╔══
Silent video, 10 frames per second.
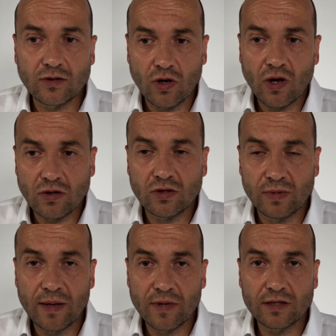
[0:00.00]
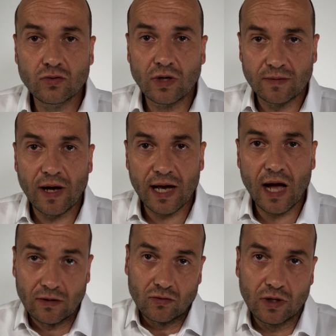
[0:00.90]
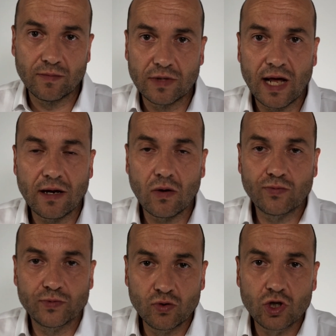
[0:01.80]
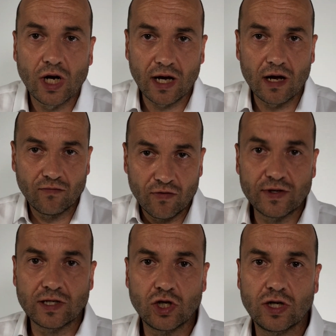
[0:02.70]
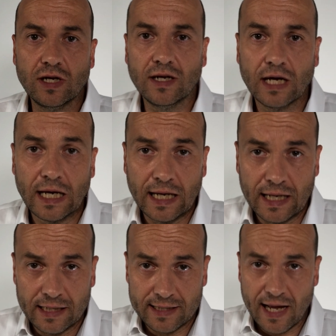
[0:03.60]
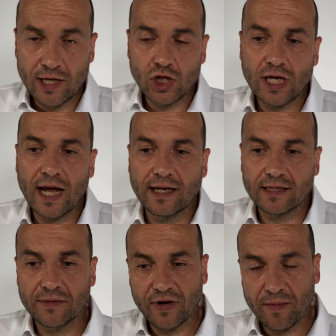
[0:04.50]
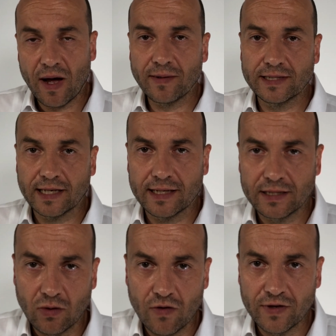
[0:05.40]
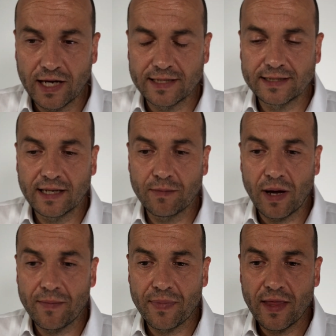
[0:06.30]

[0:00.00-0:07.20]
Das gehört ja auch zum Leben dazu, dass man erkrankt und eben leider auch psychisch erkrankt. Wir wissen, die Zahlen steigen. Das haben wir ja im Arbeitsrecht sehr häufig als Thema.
╚══
╔══
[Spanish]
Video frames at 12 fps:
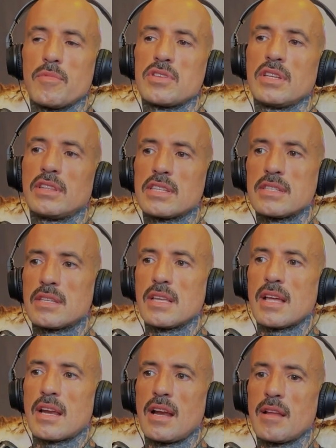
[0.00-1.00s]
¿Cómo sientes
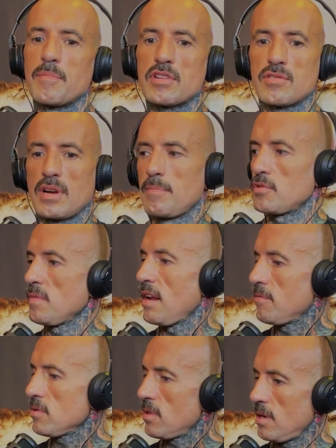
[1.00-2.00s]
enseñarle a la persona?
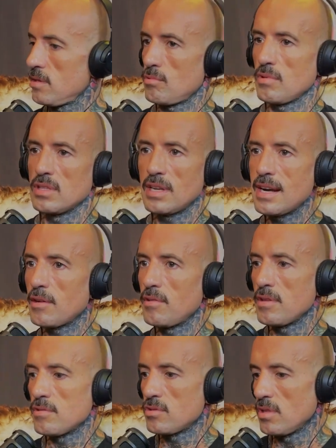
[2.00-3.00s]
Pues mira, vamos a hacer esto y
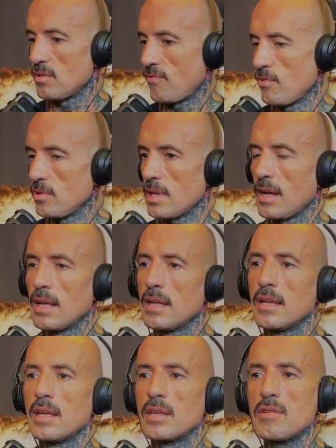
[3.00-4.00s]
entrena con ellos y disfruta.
╚══
╔══
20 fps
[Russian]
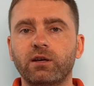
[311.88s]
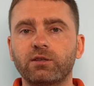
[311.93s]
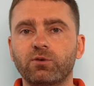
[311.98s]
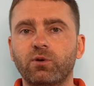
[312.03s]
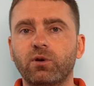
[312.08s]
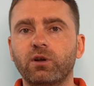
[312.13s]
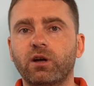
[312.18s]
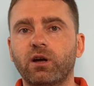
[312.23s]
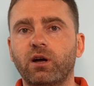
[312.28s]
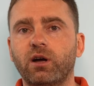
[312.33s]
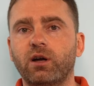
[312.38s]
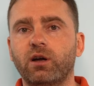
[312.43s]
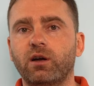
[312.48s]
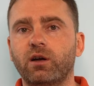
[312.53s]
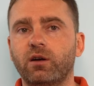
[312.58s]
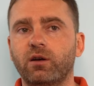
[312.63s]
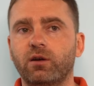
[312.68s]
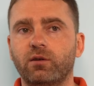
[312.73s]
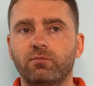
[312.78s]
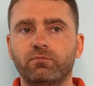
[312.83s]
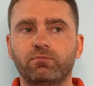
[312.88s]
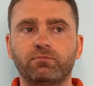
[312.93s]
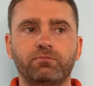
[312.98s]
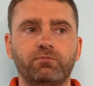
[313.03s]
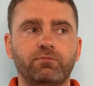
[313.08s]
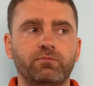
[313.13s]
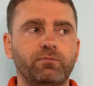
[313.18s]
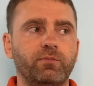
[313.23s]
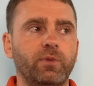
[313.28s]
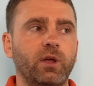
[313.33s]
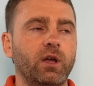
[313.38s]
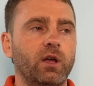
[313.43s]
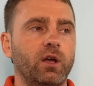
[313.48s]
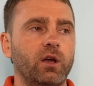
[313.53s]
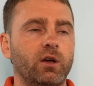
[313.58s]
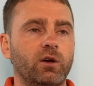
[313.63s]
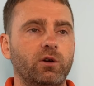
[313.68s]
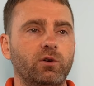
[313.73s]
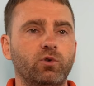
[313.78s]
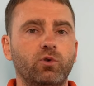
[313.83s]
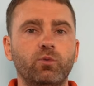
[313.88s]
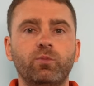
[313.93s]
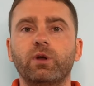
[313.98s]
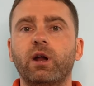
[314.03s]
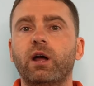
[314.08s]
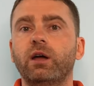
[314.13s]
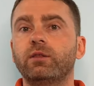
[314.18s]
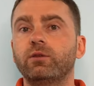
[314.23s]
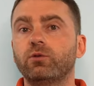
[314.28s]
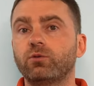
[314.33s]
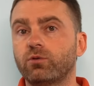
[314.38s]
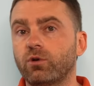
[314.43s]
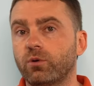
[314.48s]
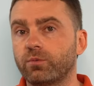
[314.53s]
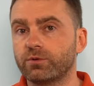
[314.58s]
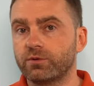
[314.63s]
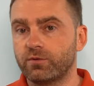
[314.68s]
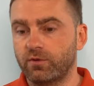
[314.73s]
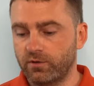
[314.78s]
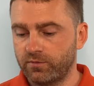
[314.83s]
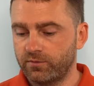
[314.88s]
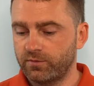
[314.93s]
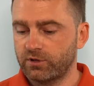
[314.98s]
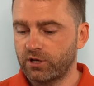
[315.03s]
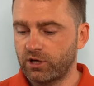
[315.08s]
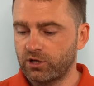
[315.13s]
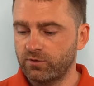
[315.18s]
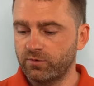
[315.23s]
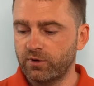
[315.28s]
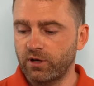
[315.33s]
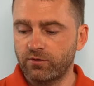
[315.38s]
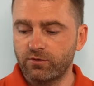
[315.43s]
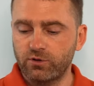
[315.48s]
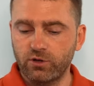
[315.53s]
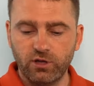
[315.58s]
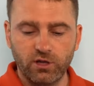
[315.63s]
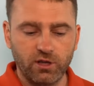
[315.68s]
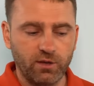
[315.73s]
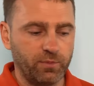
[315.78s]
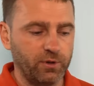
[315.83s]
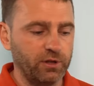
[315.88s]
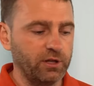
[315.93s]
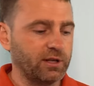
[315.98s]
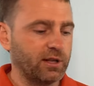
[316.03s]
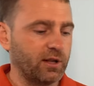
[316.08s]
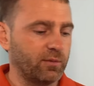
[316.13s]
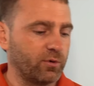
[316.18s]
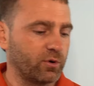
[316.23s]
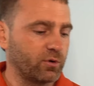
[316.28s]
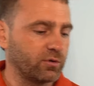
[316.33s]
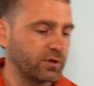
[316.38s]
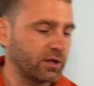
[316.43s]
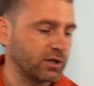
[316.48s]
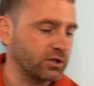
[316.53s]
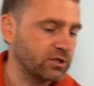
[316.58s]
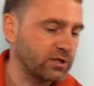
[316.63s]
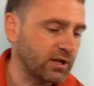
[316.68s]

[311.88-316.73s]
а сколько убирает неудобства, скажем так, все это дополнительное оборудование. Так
╚══
**Task**. Scan the material above for the string "frames". Return each line where it occurs.

**Written reply**.
Silent video, 10 frames per second.
Video frames at 12 fps:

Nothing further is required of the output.